## Your goal
When you transcribe the lines below, keep every word the same and leave the pictures behind.

## Saved entries
%%

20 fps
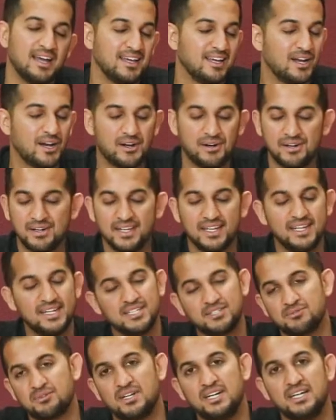you know, it
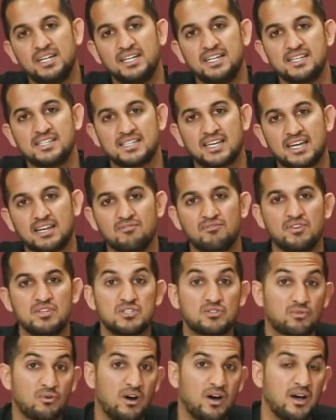is what it is. Like,
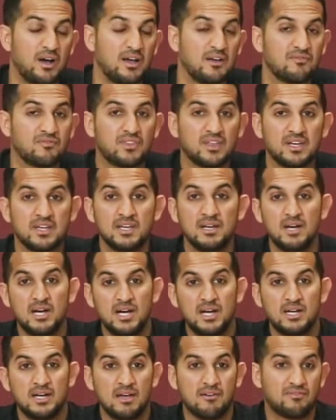
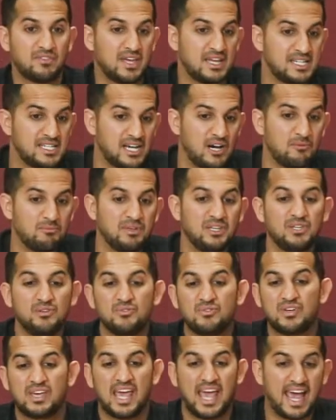if they tell me
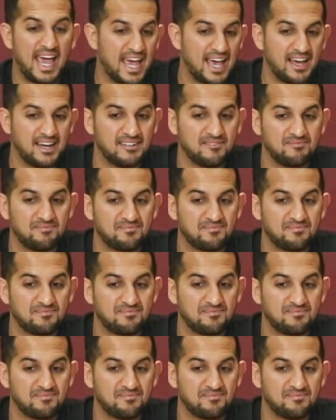you can't,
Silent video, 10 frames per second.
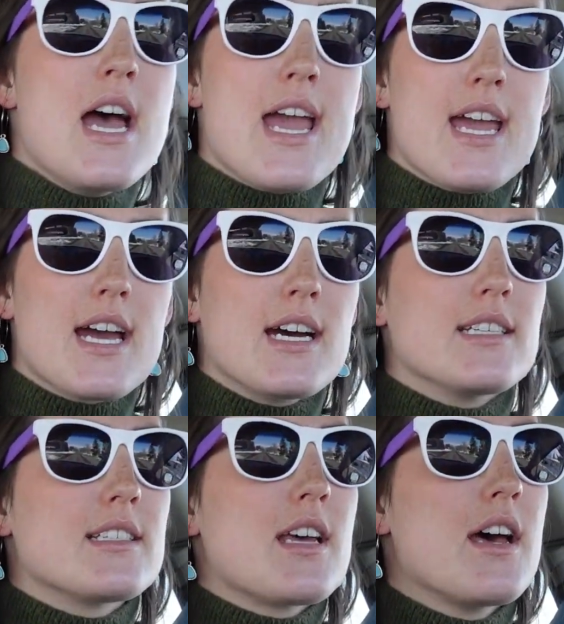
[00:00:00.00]

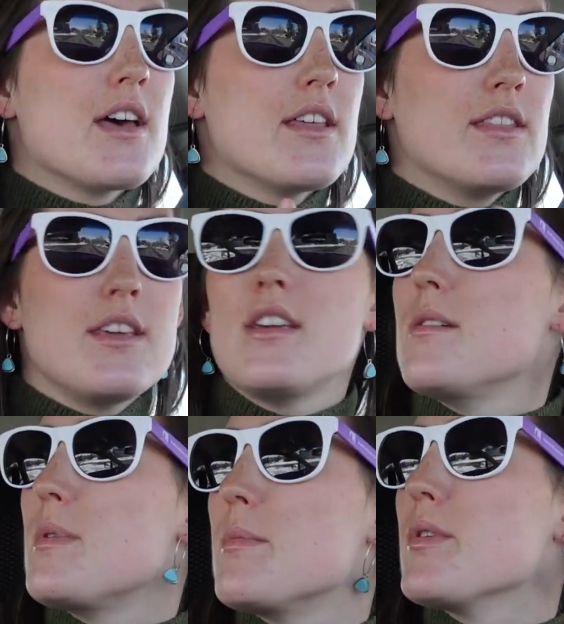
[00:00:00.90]
and
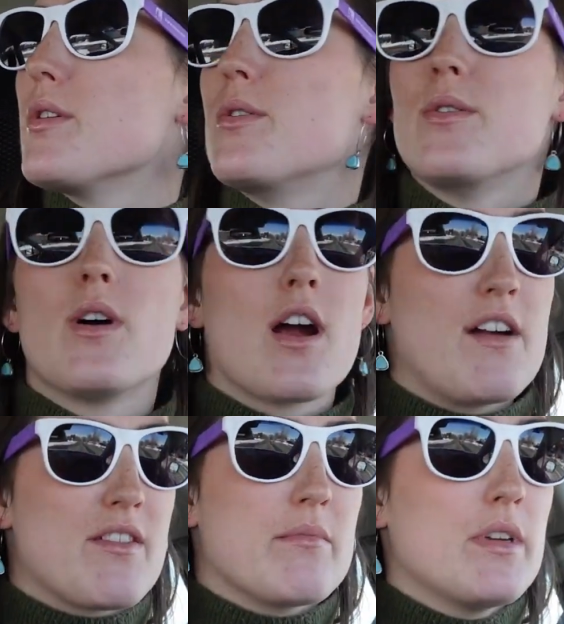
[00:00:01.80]
the people who are
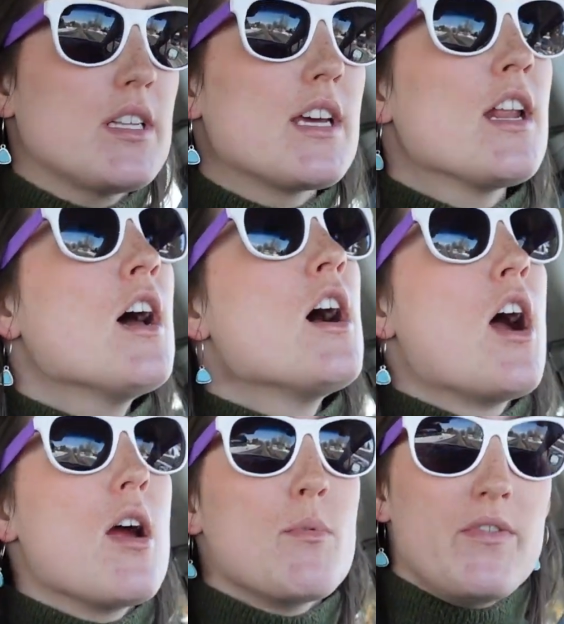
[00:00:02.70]
having him build it
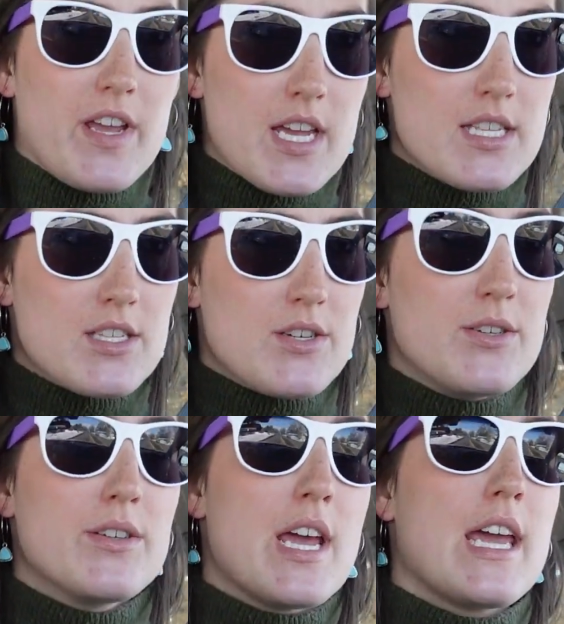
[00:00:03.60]
are moving in
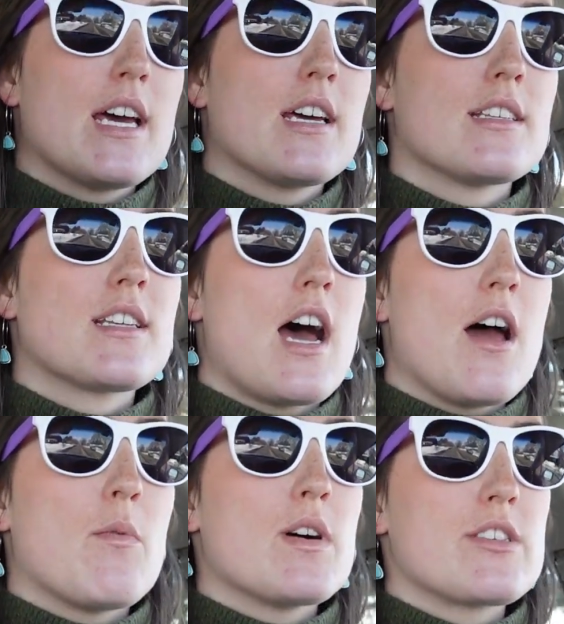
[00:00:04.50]
soon and
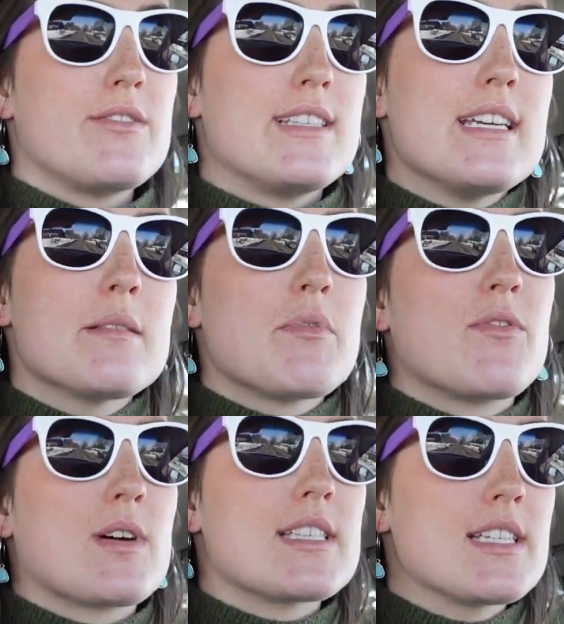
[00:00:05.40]
I want to see it
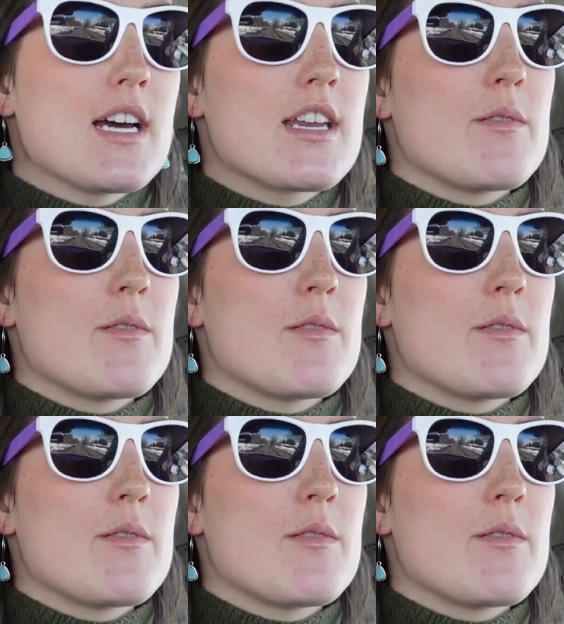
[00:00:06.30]
before it's done.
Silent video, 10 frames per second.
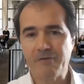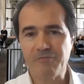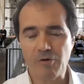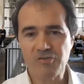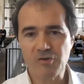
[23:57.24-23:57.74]

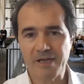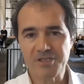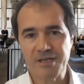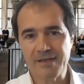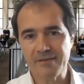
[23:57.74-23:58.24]
our supply
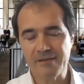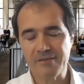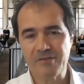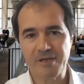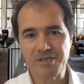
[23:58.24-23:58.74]
chain and then
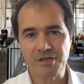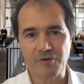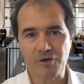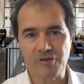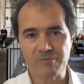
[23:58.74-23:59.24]
supply chain of
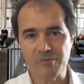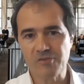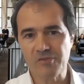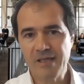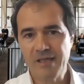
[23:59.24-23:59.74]
our customers.
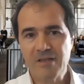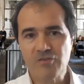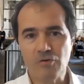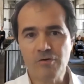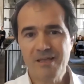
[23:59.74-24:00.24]

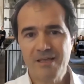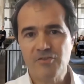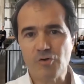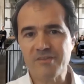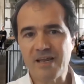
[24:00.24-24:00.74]
So
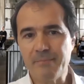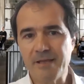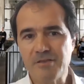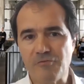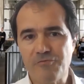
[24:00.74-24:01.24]
those
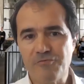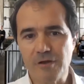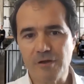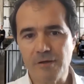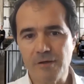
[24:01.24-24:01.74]
elements of
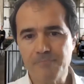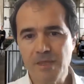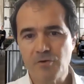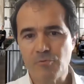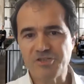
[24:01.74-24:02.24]

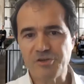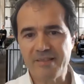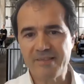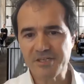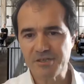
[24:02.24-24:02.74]

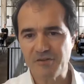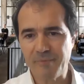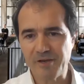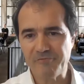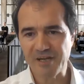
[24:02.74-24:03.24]
regionalization of
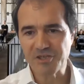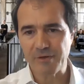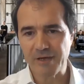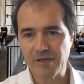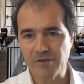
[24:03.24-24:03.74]
manufacturing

%%

## Written response
20 fps
you know, it
is what it is. Like,
if they tell me
you can't,
Silent video, 10 frames per second.
[00:00:00.00]

[00:00:00.90]
and
[00:00:01.80]
the people who are
[00:00:02.70]
having him build it
[00:00:03.60]
are moving in
[00:00:04.50]
soon and
[00:00:05.40]
I want to see it
[00:00:06.30]
before it's done.
Silent video, 10 frames per second.
[23:57.24-23:57.74]

[23:57.74-23:58.24]
our supply
[23:58.24-23:58.74]
chain and then
[23:58.74-23:59.24]
supply chain of
[23:59.24-23:59.74]
our customers.
[23:59.74-24:00.24]

[24:00.24-24:00.74]
So
[24:00.74-24:01.24]
those
[24:01.24-24:01.74]
elements of
[24:01.74-24:02.24]

[24:02.24-24:02.74]

[24:02.74-24:03.24]
regionalization of
[24:03.24-24:03.74]
manufacturing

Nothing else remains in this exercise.